Referenced kptrs also provide strong safety and correctness guarantees to developers. It is a ubiquitous paradigm in managed-object frameworks that a reference should only be owned by a single context, and the semantics of kptr reference handling bear a striking resemblance to std::boxed::Box in Rust, and std::unique_ptr in C++ in that regard. In Rust, a Box is a pointer to a heap allocation that can only have a single reference at any given time, and which is automatically freed when that reference goes out of scope. When the Rust program is compiled, the Rust compiler will verify that only a single reference can ever exist to the Box by applying Rust's ownership model. If the Rust program compiles, you have a guarantee that the memory pointed to by a Box is always valid and only has a single reference. In C++, some verification takes place at compile time by, for example, prohibiting an std::unique_ptr from being copied, but problems can still arise at run time. For example, a user could invoke std::unique_ptr::release() twice, and would receive a nullptr on the second invocation.
Kptrs seem to draw inspiration from both languages. On the one hand, the BPF verifier provides the compile-time guarantees that are afforded by the Rust compiler by analyzing BPF programs to ensure that there is only ever a single owner of a reference, and that the reference can never be leaked. On the other hand,
bpf_kptr_xchg() closely matches the semantics of std::unique_ptr::swap(), so the mechanics of using the feature will feel more like C++. Managed-object leaks and use-after-free bugs are a common and pervasive source of pain when correct accounting is the responsibility of individual developers. Providing the guarantees of Rust's ownership model, and the semantics of C++'s std::unique_ptr APIs, to C and kernel development using BPF and the verifier therefore seems powerful indeed.
It will be interesting to see if the advantages afforded by these features will motivate more development to take place in BPF as opposed to the kernel.
Future kptr types
While we have been referring to both unreferenced kptrs and referenced kptrs as just "kptrs", they are actually represented as two different types in BTF. If BPF programs wish to use a kernel pointer as an unreferenced or a referenced pointer, they must annotate it with the BTF type tag "kptr" or "kptr_ref" respectively. It makes sense to enforce separate types for each kptr variant, as the verifier needs to use BTF to know a kptr's type, and then enforce its safe use accordingly.
While the current implementation of kptrs only enables the unreferenced and referenced variants, a natural question is whether the implementation could be expanded to include other types of pointers as well. In the first version of the patch set, Dwivedi proposed adding variants for per-CPU and user-space kptrs.

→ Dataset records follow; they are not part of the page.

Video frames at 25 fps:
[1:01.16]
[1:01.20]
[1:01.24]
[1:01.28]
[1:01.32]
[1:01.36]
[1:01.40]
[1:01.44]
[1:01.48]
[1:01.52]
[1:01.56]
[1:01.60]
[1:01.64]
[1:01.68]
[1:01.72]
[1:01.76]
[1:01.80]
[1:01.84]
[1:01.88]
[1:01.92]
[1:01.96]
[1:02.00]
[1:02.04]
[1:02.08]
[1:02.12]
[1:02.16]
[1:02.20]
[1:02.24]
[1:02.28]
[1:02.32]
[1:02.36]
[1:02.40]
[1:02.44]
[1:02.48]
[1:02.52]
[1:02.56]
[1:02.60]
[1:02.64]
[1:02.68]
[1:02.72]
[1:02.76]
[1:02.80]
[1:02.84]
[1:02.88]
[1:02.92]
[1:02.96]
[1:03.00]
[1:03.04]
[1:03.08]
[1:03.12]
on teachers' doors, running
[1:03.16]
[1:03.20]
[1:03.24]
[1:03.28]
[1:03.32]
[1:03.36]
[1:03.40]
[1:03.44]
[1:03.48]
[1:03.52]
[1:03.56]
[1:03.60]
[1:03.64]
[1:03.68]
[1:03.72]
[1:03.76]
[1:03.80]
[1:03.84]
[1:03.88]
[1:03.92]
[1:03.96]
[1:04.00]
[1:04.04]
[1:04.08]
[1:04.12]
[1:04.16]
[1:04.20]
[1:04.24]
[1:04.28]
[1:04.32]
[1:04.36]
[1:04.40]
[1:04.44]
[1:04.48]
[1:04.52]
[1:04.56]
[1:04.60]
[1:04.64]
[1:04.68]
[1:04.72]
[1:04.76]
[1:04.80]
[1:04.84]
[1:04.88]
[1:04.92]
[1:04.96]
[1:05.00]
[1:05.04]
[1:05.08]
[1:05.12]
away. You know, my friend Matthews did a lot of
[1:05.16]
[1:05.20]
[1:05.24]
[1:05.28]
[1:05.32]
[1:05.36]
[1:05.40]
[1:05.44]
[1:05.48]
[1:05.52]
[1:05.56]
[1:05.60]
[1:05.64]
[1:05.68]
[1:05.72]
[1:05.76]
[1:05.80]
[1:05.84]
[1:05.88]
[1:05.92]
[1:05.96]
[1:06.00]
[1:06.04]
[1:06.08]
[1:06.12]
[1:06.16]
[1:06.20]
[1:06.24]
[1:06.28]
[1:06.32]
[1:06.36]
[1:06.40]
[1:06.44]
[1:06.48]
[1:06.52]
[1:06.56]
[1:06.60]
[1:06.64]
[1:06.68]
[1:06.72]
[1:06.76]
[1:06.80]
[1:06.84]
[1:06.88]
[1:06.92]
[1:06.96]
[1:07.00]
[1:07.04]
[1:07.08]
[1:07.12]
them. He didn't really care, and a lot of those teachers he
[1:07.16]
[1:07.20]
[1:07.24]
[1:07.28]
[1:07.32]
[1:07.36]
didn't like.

Alexei Starovoitov responded by asking what the use case was for storing per-CPU pointers in maps, but Dwivedi did not have a concrete use case in mind. It was decided to drop the feature until a more concrete use case appears, so for now we will have to wait and see if that happens
This patch set is currently in linux-next, and so will presumably be merged during the next development cycle. In the meantime, it will be interesting to see how kfuncs and kptrs will be used to extend the kernel in ways that currently are not possible with BPF.